Instructions for the task: Each entry below is to be transcribed exactly; pictures are not copied.

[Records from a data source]
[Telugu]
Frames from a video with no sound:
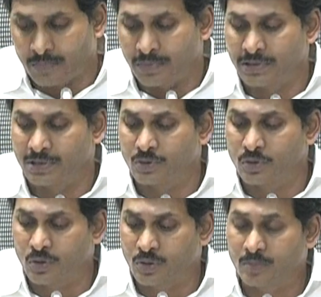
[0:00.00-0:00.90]

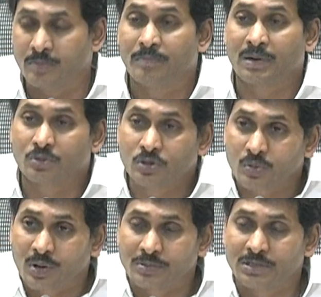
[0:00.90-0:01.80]
ఇంతకుముందు
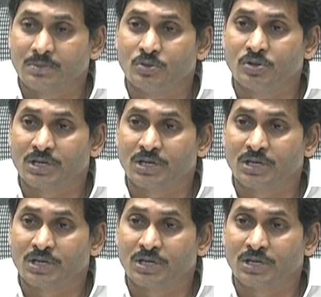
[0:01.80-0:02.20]
ప్రభుత్వం ఇంతకుముందు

Solution below:
[Telugu]
Frames from a video with no sound:
[0:00.00-0:00.90]

[0:00.90-0:01.80]
ఇంతకుముందు
[0:01.80-0:02.20]
ప్రభుత్వం ఇంతకుముందు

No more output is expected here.